* **TASK GOAL**:
In the material below, begin at the line that has "[2:17.80-2:18.80]", stop after the line that has "Transcript: magnificent lug", and transcribe those lines exactly, without pictures.

* **DATA RECORDS**:
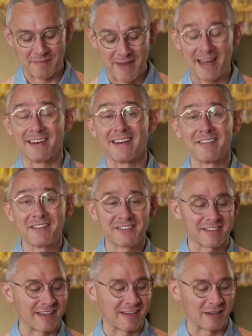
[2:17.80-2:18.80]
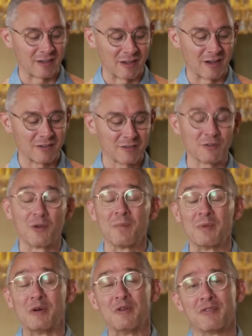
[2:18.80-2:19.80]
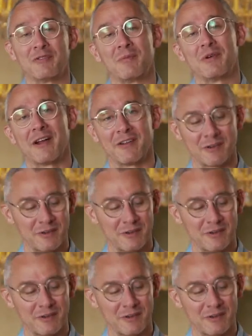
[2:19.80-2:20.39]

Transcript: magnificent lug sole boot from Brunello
==
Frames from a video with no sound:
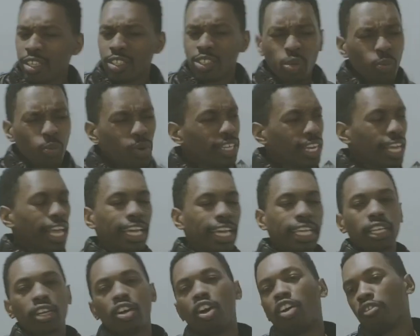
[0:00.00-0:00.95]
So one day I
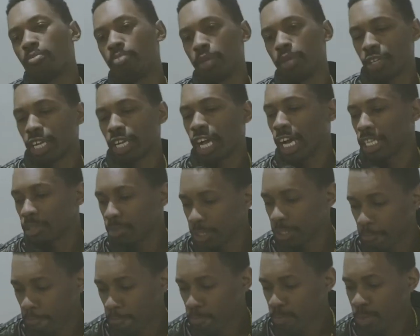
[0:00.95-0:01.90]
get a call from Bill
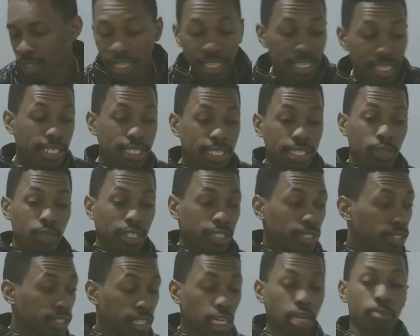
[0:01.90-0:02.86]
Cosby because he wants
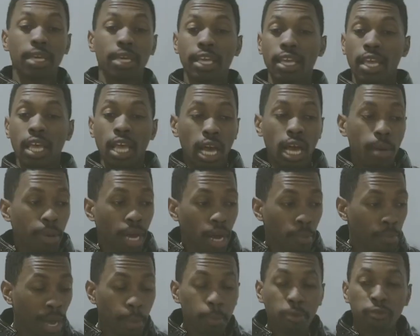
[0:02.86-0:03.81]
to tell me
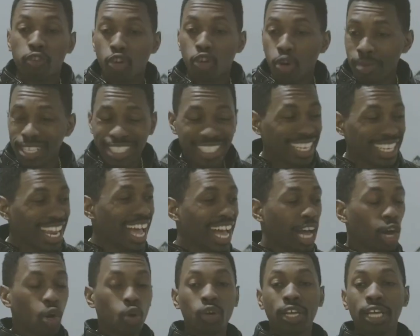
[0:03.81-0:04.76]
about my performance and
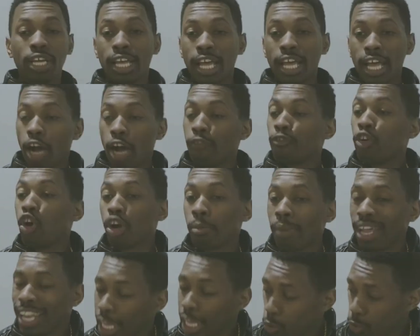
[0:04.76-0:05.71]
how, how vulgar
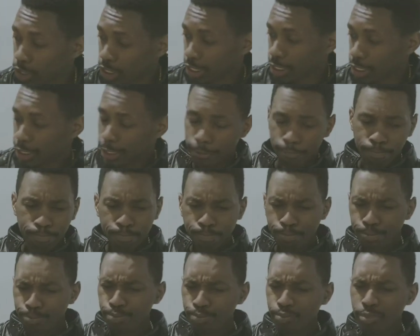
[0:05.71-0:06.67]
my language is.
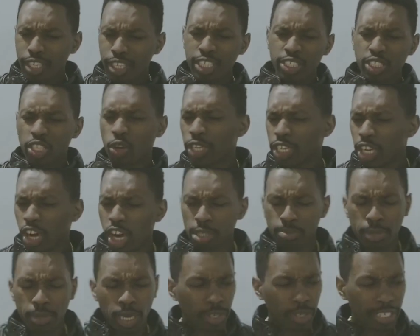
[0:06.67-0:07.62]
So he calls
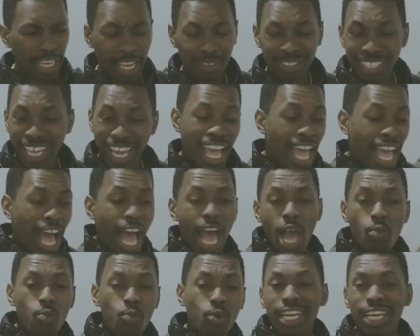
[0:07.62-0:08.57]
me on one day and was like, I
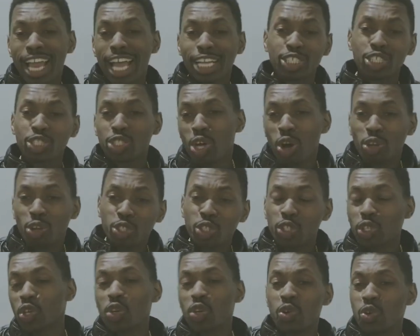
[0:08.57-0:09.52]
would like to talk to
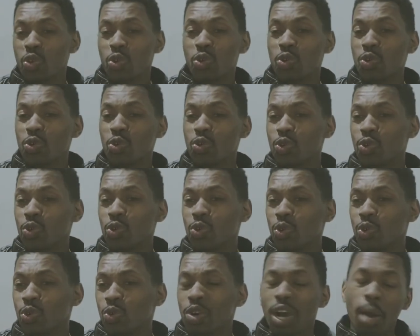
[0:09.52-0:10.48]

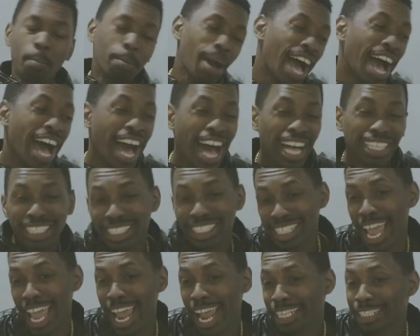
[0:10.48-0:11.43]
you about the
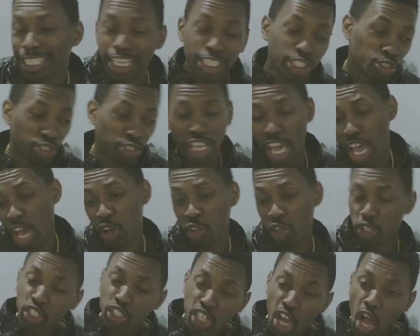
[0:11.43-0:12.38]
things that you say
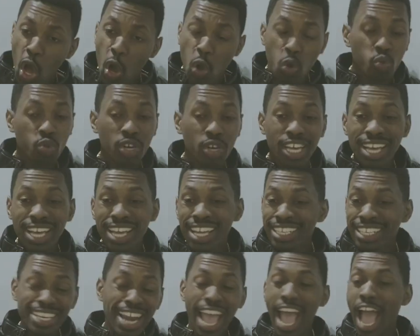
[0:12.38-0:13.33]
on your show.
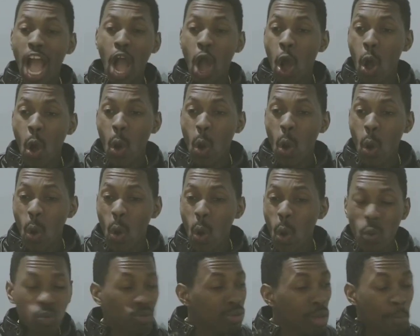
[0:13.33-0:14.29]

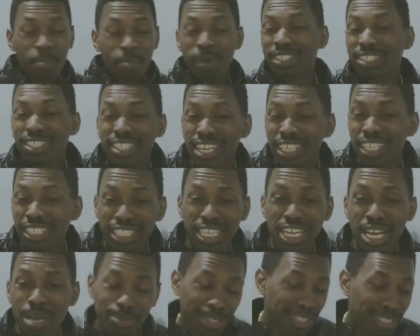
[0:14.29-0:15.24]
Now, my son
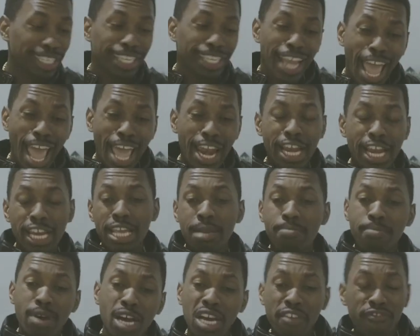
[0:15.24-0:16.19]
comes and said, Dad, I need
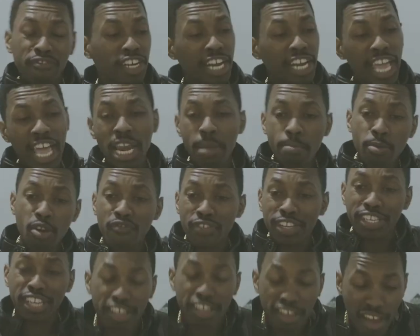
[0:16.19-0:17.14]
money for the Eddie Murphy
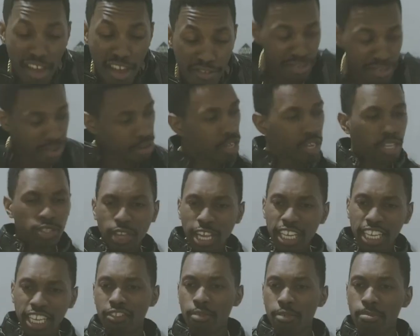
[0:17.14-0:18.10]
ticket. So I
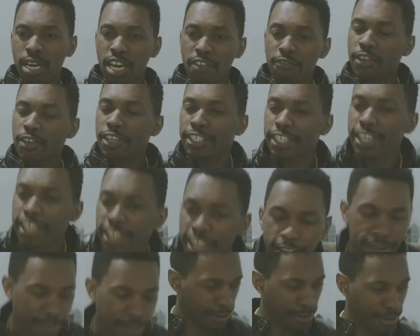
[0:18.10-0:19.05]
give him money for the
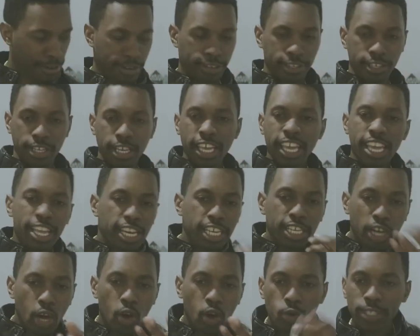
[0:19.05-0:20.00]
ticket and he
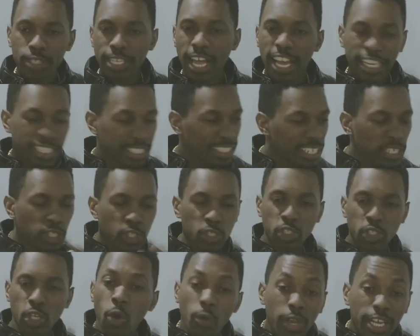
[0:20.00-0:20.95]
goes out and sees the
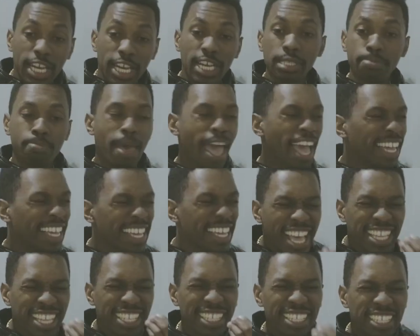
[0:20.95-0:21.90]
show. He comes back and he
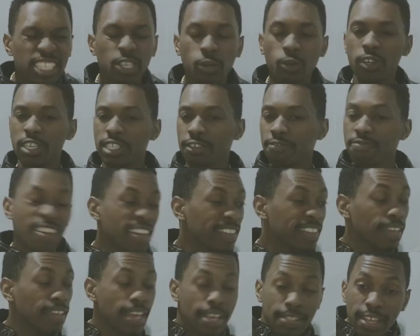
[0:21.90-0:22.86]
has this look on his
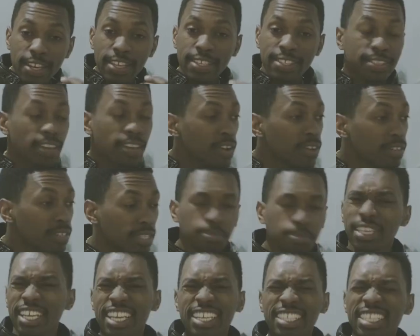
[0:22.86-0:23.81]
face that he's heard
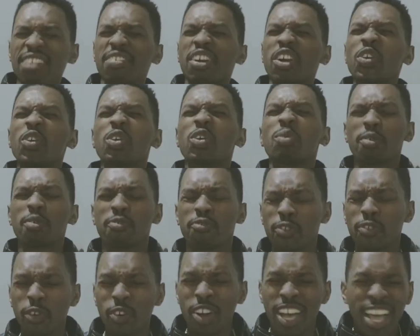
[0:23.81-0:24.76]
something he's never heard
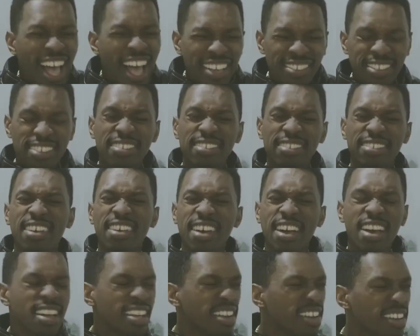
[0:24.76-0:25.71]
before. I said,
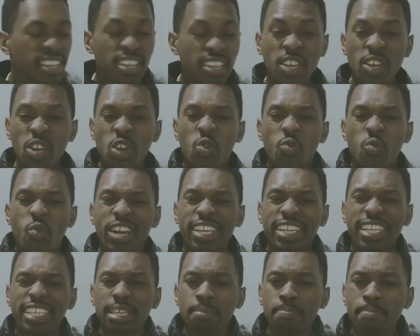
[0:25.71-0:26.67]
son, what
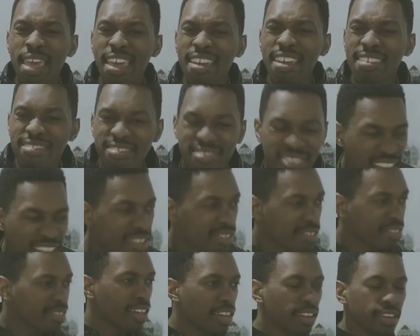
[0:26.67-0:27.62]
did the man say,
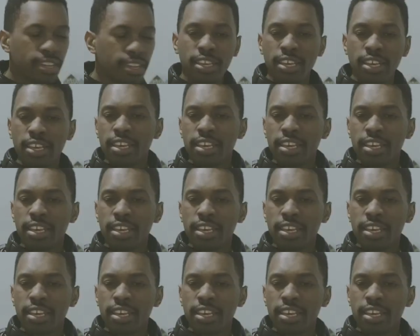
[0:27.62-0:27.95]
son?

* **EXERCISE OUTPUT**:
[2:17.80-2:18.80]
[2:18.80-2:19.80]
[2:19.80-2:20.39]

Transcript: magnificent lug sole boot from Brunello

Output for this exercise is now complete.